DualGuard: Dual-stream Large Language Model Watermarking Defense against Paraphrase and Spoofing Attack

📄 arXiv: 2512.16182v1 📥 PDF

作者: Hao Li, Yubing Ren, Yanan Cao, Yingjie Li, Fang Fang, Shi Wang, Li Guo

分类: cs.CR, cs.CL

发布日期: 2025-12-18


💡 一句话要点

提出DualGuard以解决大语言模型水印防御问题

🎯 匹配领域: 支柱九:具身大模型 (Embodied Foundation Models)

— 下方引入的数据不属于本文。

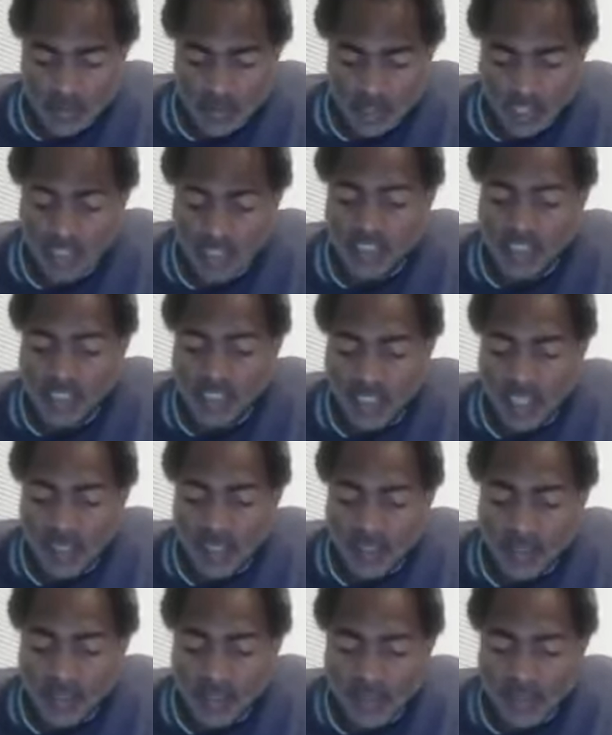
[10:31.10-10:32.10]
he said
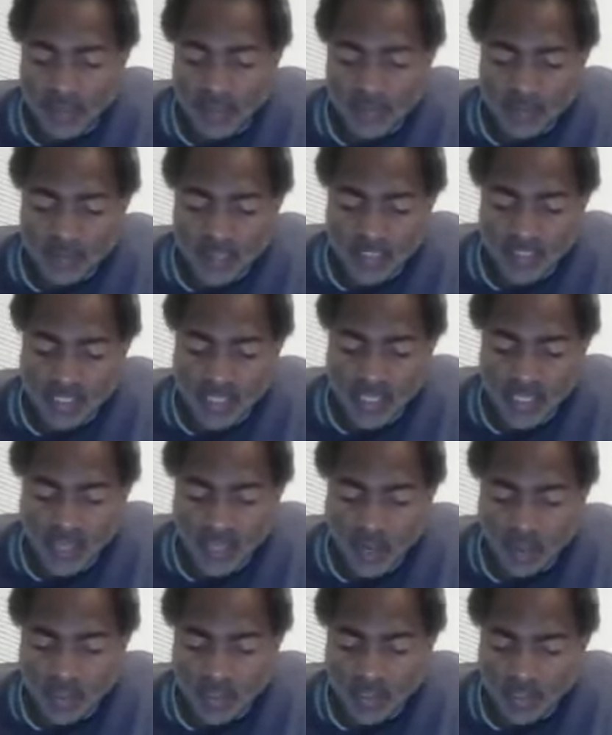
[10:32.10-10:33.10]
they'd come out. He said,
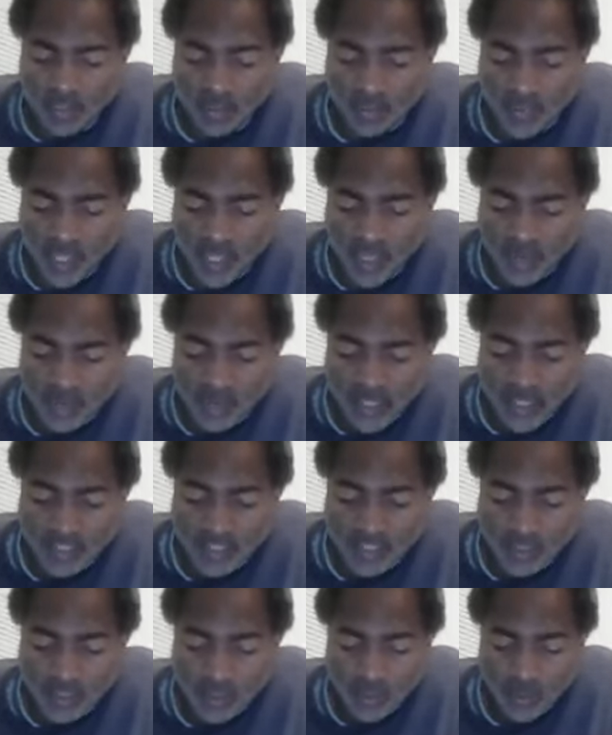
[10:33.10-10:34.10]
also that
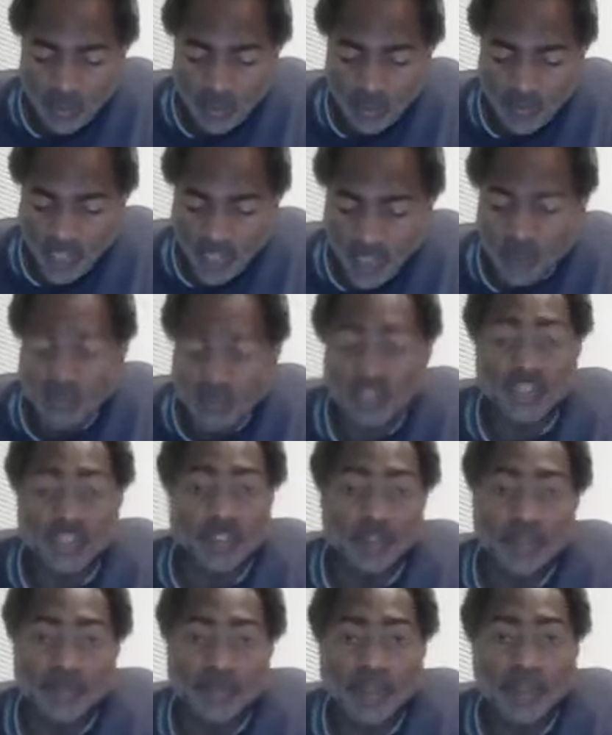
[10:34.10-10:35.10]
nation whom they will
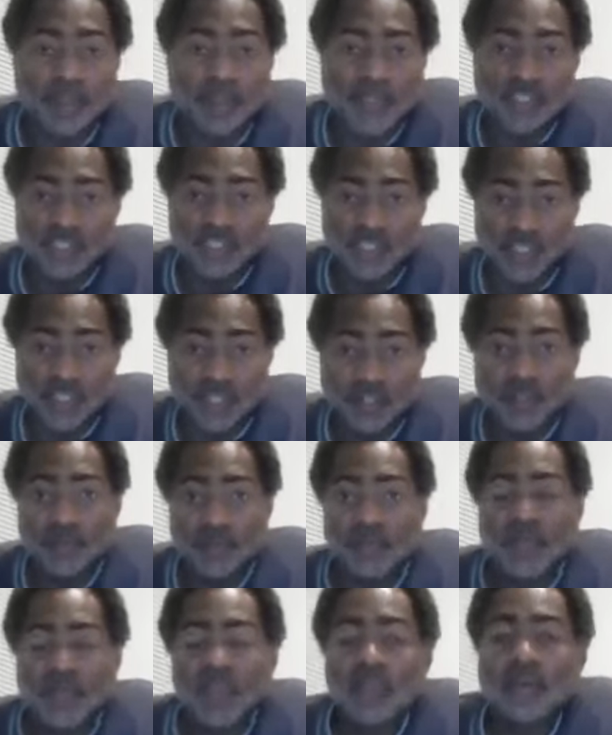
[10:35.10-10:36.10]
serve. That means
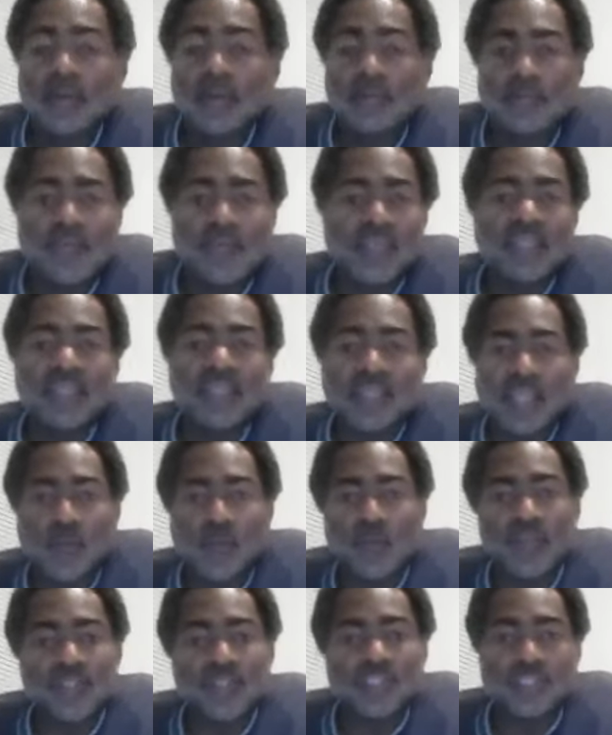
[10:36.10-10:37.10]
serve, meaning
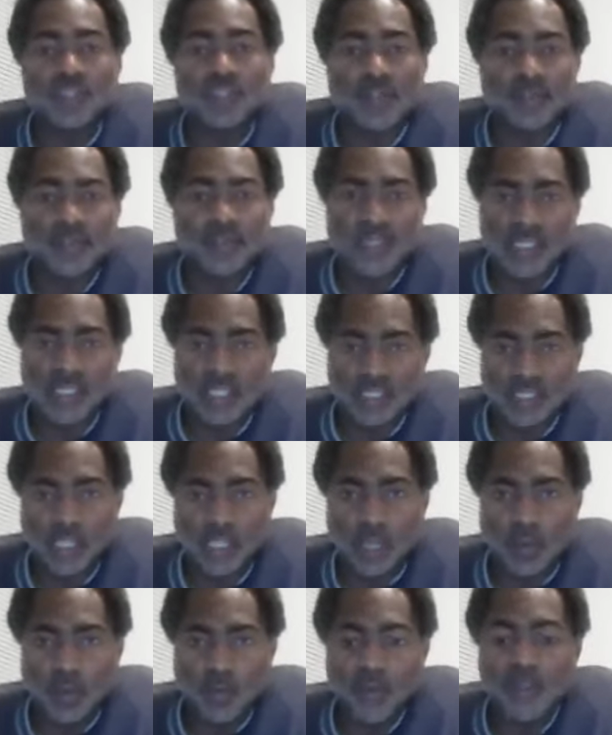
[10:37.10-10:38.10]
that we're serving
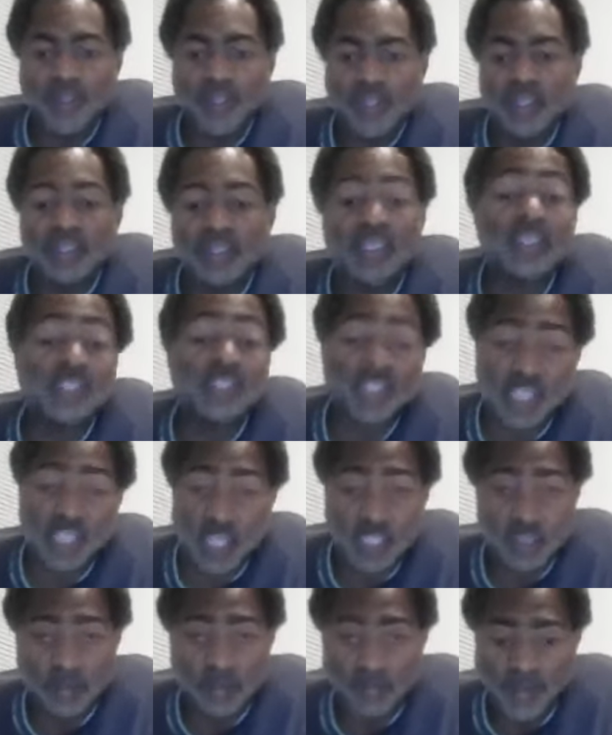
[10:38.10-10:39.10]
Esau. We're in his
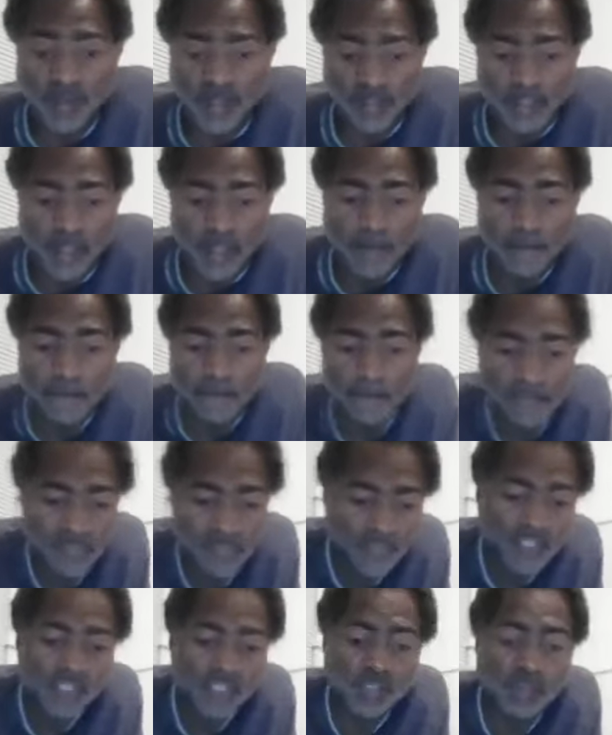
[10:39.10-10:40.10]
kingdom right now.
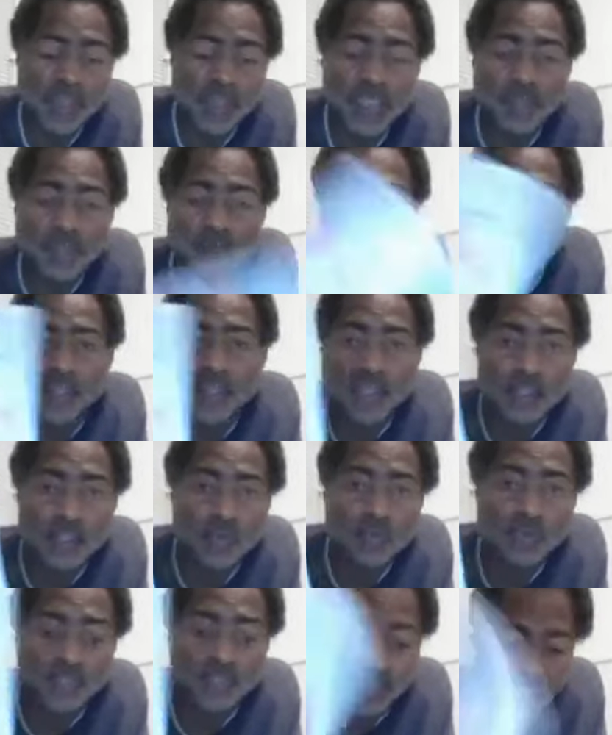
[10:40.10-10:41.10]
This man right here,
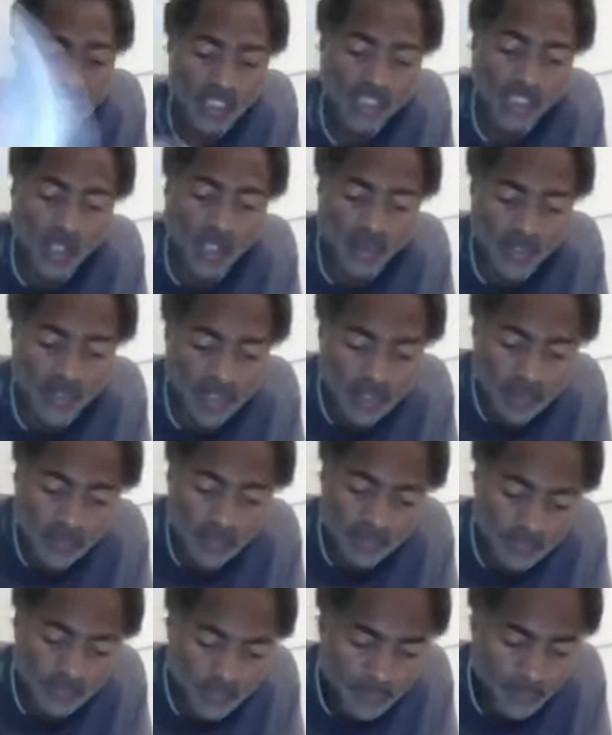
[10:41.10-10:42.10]
who is Esau,
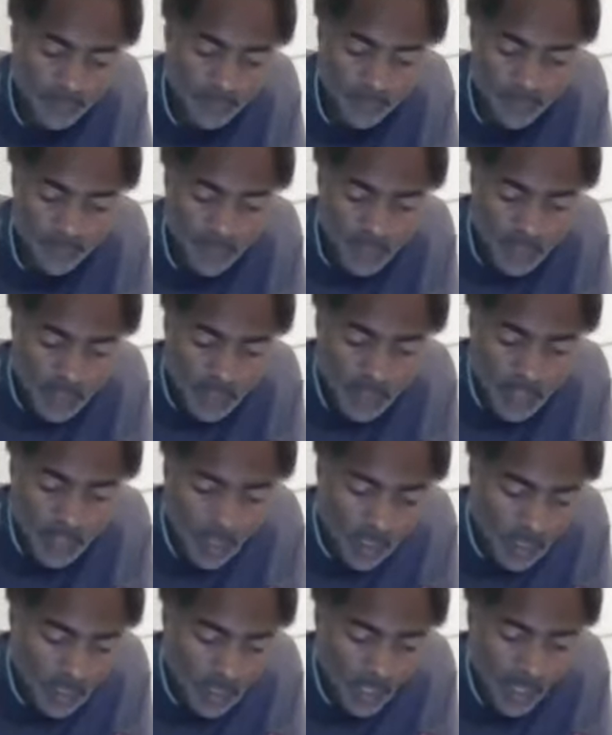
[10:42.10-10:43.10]
Edom.
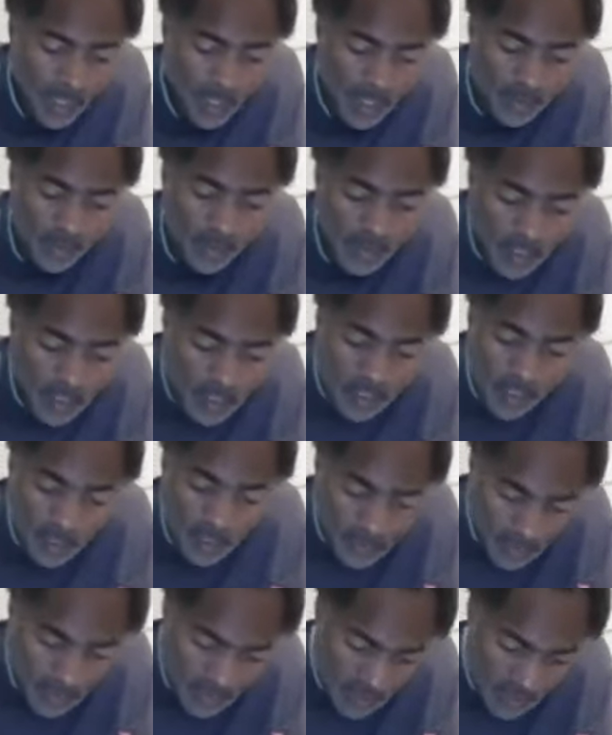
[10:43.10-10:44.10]
And uh, let's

关键词: 大语言模型 水印技术 伪装攻击 改写攻击 知识产权保护 自适应机制 鲁棒性 可追溯性

📋 核心要点

  1. 现有水印算法主要防御改写攻击,忽视了伪装攻击,导致水印可靠性下降。
  2. DualGuard采用自适应双流水印机制,动态注入互补水印信号,能够同时防御两种攻击。
  3. 实验结果表明,DualGuard在多个数据集上表现出色,提升了水印的可检测性和鲁棒性。

📝 摘要(中文)

随着云服务的快速发展,大语言模型(LLMs)变得越来越易于访问,但也带来了模型滥用的风险。水印技术作为一种有效的保护知识产权的方法,然而现有的水印算法主要集中在防御改写攻击,而忽视了可能注入有害内容的伪装攻击。为了解决这一问题,本文提出了DualGuard,这是首个能够同时防御改写和伪装攻击的水印算法。DualGuard采用自适应双流水印机制,根据语义内容动态注入两种互补的水印信号,不仅能够检测伪装攻击,还能追踪其来源。通过在多个数据集和语言模型上的广泛实验,DualGuard在可检测性、鲁棒性、可追溯性和文本质量方面表现优异,有效推动了大语言模型水印技术在实际应用中的发展。

🔬 方法详解

问题定义:本文旨在解决现有水印算法在防御伪装攻击方面的不足,伪装攻击可能会注入有害内容并降低水印的可靠性。

核心思路:DualGuard的核心思路是采用自适应双流水印机制,通过动态注入两种互补的水印信号,既能防御改写攻击,又能追踪伪装攻击的来源。

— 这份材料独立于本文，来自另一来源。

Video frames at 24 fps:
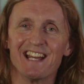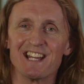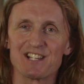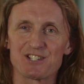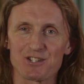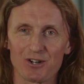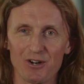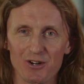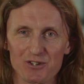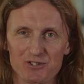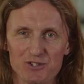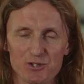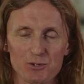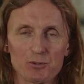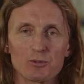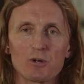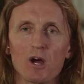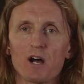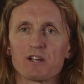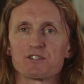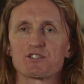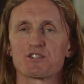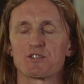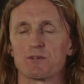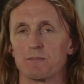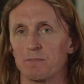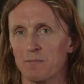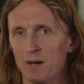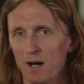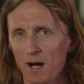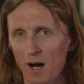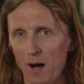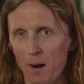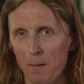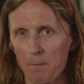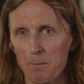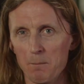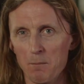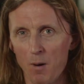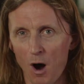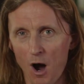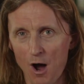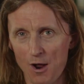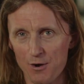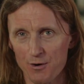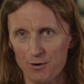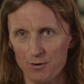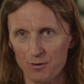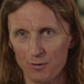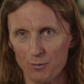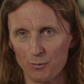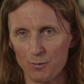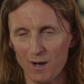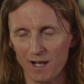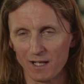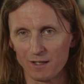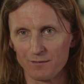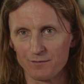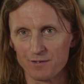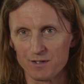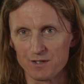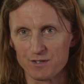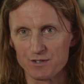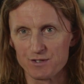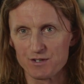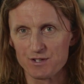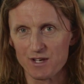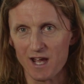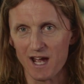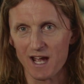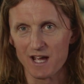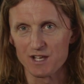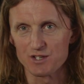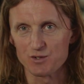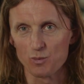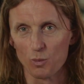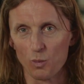it's also got some modern relevance as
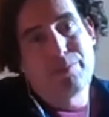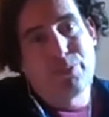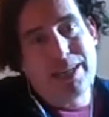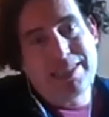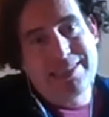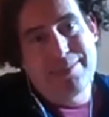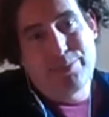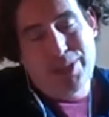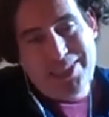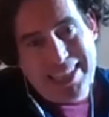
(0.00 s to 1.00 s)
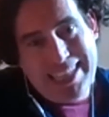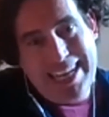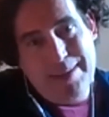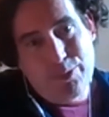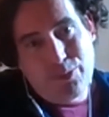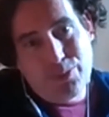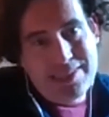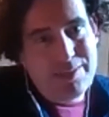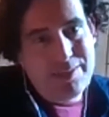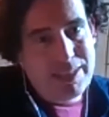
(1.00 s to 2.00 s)
bridge the gap between
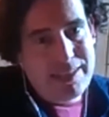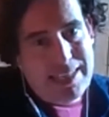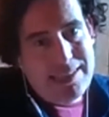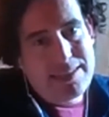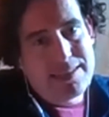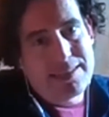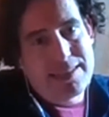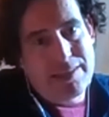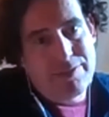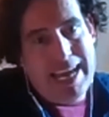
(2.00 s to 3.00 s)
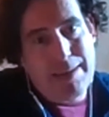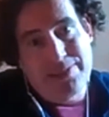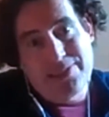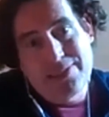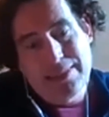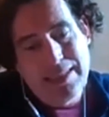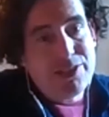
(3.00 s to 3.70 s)
saving intentions and saving habits.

技术框架:DualGuard的整体架构包括两个主要模块:水印生成模块和水印检测模块。水印生成模块根据输入文本的语义内容生成水印信号,水印检测模块则负责识别和追踪水印。

关键创新:DualGuard的创新在于其双流水印机制,能够同时应对改写和伪装攻击,这在现有水印算法中尚属首次。

关键设计:在设计中,DualGuard使用了特定的损失函数来优化水印的鲁棒性,并采用了深度学习模型来生成和检测水印信号,确保了水印的高质量和可靠性。

🖼️ 关键图片

fig_0
fig_1
fig_2

📊 实验亮点

实验结果显示,DualGuard在多个数据集上实现了超过90%的水印可检测性,并在伪装攻击下保持了高达85%的鲁棒性,相较于现有方法提升了约15%的性能,展现了其在实际应用中的优越性。

🎯 应用场景

DualGuard的研究成果在多个领域具有广泛的应用潜力,包括云计算服务、内容创作平台和知识产权保护等。通过有效防御模型滥用,DualGuard能够增强用户对大语言模型的信任,促进其在商业和学术领域的应用。

📄 摘要(原文)

With the rapid development of cloud-based services, large language models (LLMs) have become increasingly accessible through various web platforms. However, this accessibility has also led to growing risks of model abuse. LLM watermarking has emerged as an effective approach to mitigate such misuse and protect intellectual property. Existing watermarking algorithms, however, primarily focus on defending against paraphrase attacks while overlooking piggyback spoofing attacks, which can inject harmful content, compromise watermark reliability, and undermine trust in attribution. To address this limitation, we propose DualGuard, the first watermarking algorithm capable of defending against both paraphrase and spoofing attacks. DualGuard employs the adaptive dual-stream watermarking mechanism, in which two complementary watermark signals are dynamically injected based on the semantic content. This design enables DualGuard not only to detect but also to trace spoofing attacks, thereby ensuring reliable and trustworthy watermark detection. Extensive experiments conducted across multiple datasets and language models demonstrate that DualGuard achieves excellent detectability, robustness, traceability, and text quality, effectively advancing the state of LLM watermarking for real-world applications.